El edificio elegido para la clínica en Altadis tiene un valor de seis millones de euros

Jorge Ramos considera que la inversión se tiraría "a la basura" si no se cambia el uso del suelo al tener que derrumbarse el inmueble

La modificación del PGOU afectaría a los dos edificios administrativos.
La modificación del PGOU afectaría a los dos edificios administrativos.
Rafa Burgal Cádiz

25 de octubre 2016 - 01:00

La operación para la modificación en el PGOU del uso de parte del suelo industrial de la antigua factoría de Altadis para la instalación de la clínica hospitalaria promovida por Gestión Hospitalaria Gaditana (formada por Grupo Médico López Cano y Oculsur) podría convertirse en un mal negocio para el Consorcio de la Zona Franca si ésta no se lleva a cabo. El inmueble en donde se pretende instalar el centro sanitario, según explicó ayer el delegado del Estado en la Zona Franca de Cádiz, Jorge Ramos, tiene un valor estimado de seis millones de euros, frente a los 37,5 millones de euros que costó la compra de los más de 100.000 metros cuadrados que conforman la parcela en donde se encontraba la fábrica de tabacos.
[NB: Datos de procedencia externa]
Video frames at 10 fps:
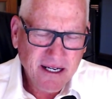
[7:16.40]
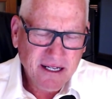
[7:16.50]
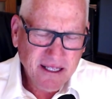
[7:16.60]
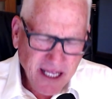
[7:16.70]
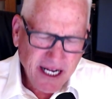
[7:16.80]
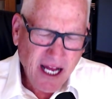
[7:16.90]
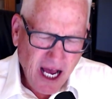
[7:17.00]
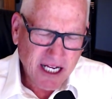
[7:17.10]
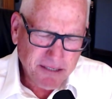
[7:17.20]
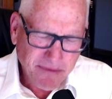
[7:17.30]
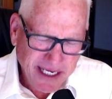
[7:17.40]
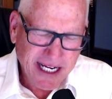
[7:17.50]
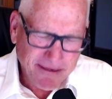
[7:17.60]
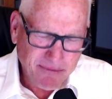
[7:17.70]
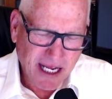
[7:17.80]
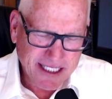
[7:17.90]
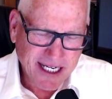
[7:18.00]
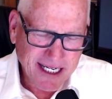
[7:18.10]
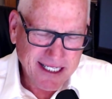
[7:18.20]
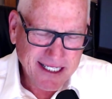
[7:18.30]
Let us be a
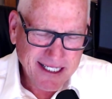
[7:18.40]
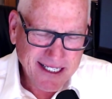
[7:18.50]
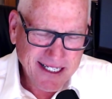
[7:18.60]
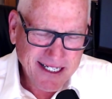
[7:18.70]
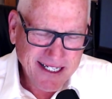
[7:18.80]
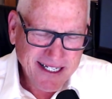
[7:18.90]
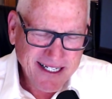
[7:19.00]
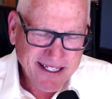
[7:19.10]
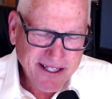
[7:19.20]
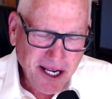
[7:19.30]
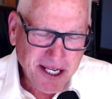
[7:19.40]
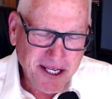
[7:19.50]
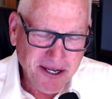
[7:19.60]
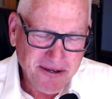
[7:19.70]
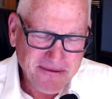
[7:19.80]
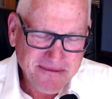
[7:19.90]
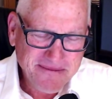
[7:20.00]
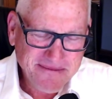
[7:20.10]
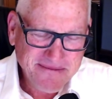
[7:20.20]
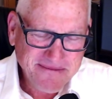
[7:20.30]
blessing. Thank you.
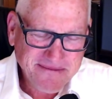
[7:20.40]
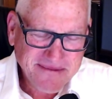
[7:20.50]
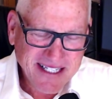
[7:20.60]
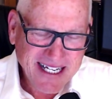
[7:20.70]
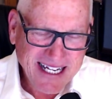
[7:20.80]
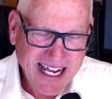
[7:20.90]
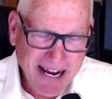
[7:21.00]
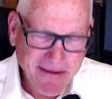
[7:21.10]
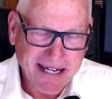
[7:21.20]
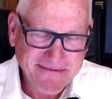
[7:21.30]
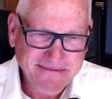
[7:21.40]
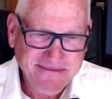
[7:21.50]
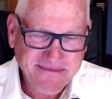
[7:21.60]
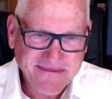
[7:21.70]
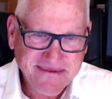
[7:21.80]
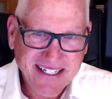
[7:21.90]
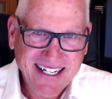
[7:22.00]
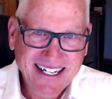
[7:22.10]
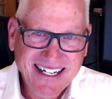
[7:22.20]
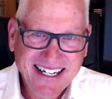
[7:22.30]
Amen.
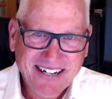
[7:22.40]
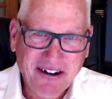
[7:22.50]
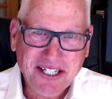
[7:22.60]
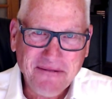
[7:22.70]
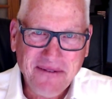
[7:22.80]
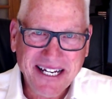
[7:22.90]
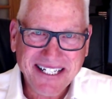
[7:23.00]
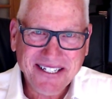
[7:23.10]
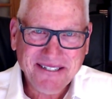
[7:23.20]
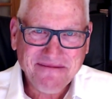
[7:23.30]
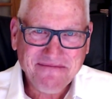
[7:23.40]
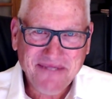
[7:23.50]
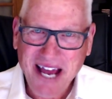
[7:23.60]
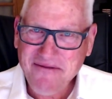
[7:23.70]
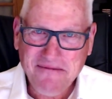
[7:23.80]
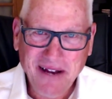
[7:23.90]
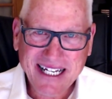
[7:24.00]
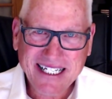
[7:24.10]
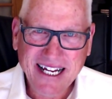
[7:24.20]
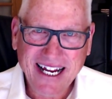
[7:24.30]
Grace and peace. Have a
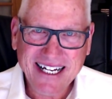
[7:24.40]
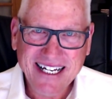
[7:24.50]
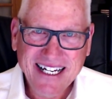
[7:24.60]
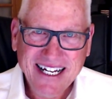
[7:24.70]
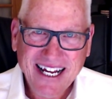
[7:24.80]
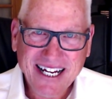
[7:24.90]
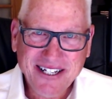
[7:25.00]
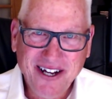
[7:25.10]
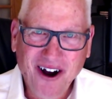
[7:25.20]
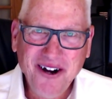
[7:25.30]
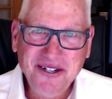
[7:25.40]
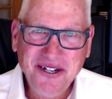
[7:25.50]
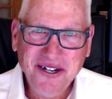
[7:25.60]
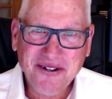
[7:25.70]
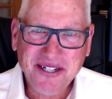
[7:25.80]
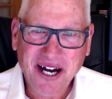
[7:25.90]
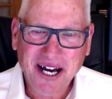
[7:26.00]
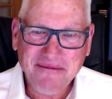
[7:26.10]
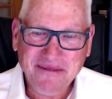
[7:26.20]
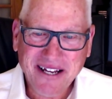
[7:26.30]
blessed day, and guard your
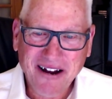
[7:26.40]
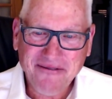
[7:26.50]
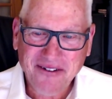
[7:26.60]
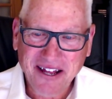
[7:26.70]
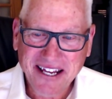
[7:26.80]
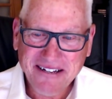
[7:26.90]
time carefully.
El problema radica en la intención inicial del equipo de Gobierno del Ayuntamiento de Cádiz de mantener en el planeamiento de la ciudad esta zona con un uso industrial al completo, aunque en las negociaciones con los promotores de la clínica hospitalaria se ha avanzado en la posibilidad de que se pueda hacer la variación puntual si existe viabilidad técnica. Ramos aseguró que si se cumple el primer planteamiento "implicaría derribar el edificio y tirar a la basura los seis millones de euros de valor del inmueble".

El delegado del Estado de la Zona Franca defendió que este edificio no puede soportar trabajos industriales por "no cumplir las condiciones" para estas labores al "no estar preparados para la maquinaria". Asimismo, la "oferta importante de oficinas" que tiene la ciudad desaconseja que se mantenga para este uso.
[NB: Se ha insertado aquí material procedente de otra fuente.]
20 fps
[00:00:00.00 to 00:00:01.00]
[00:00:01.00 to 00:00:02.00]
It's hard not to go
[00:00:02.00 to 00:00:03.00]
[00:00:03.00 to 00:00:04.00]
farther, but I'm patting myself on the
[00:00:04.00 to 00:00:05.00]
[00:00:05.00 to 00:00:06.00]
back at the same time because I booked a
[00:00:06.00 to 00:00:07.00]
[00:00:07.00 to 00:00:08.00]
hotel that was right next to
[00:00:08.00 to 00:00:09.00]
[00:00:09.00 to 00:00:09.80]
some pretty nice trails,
Ante esto, y con la oferta sobre la mesa para la construcción de una clínica hospitalaria, Ramos afirmó que el proyecto presentado por la empresa al Consorcio "nos pareció razonable" y "con una incidencia en el total de la parcela que es mínima". De hecho, la planta del edificio en cuestión es de 1.300 metros cuadrados, frente a los más de 100.000 metros cuadrados que han sido integrados en el recinto interior de la Zona Franca tras la compra de los terrenos.

Con todo, esta entidad está trabajando en la presentación de la solicitud para la modificación puntual del PGOU para que tanto este edificio administrativo como otro inmueble de oficinas que ocupa unos 6.000 metros cuadrados pasen a tener un uso dotacional que complemente al industrial para abrir la posibilidad de la instalación de nuevas actividades económicas. Un proceso con el que, indicó Ramos, "lo que hacemos es homogeneizar el planeamiento en los dos sectores".

Para ello, tal y como señaló Ramos, el documento ya está elaborado y se tiene que abordar entre técnicos de la Zona Franca y el Ayuntamiento, y el equipo redactor. De ese encuentro, el delegado del Estado del recinto fiscal apuntó que "estamos dispuestos para recoger los matices y las correcciones que hagan falta". Una vez cumplido este proceso, el documento será elevado a definitivo, uniéndosele el estudio de impacto medioambiental, en el que todavía se está trabajando. Tras esto, la intención de Ramos es volver a reunirse con el alcalde de Cádiz, José María González, y el concejal de Urbanismo, Martín Vila, para intentar que la operación llegue a buen puerto. Un procedimiento que se debe hacer entre "administraciones complementarias y nunca enfrentadas".

Con todo, Ramos defendió que la construcción de la clínica "es buena para la ciudad" al indicar algunos motivos como la inversión que se va a realizar y los puestos de trabajo que se generarán. Asimismo, estableció la diferencia entre este proyecto y el de la Junta de Andalucía para instalar la Ciudad de la Justicia, ya que a los otros 6.000 metros cuadrados disponibles de oficinas había que añadir "entre 25.000 y 30.000 metros cuadrados", por lo que "parte de lo industrial había que convertirlo en oficinas".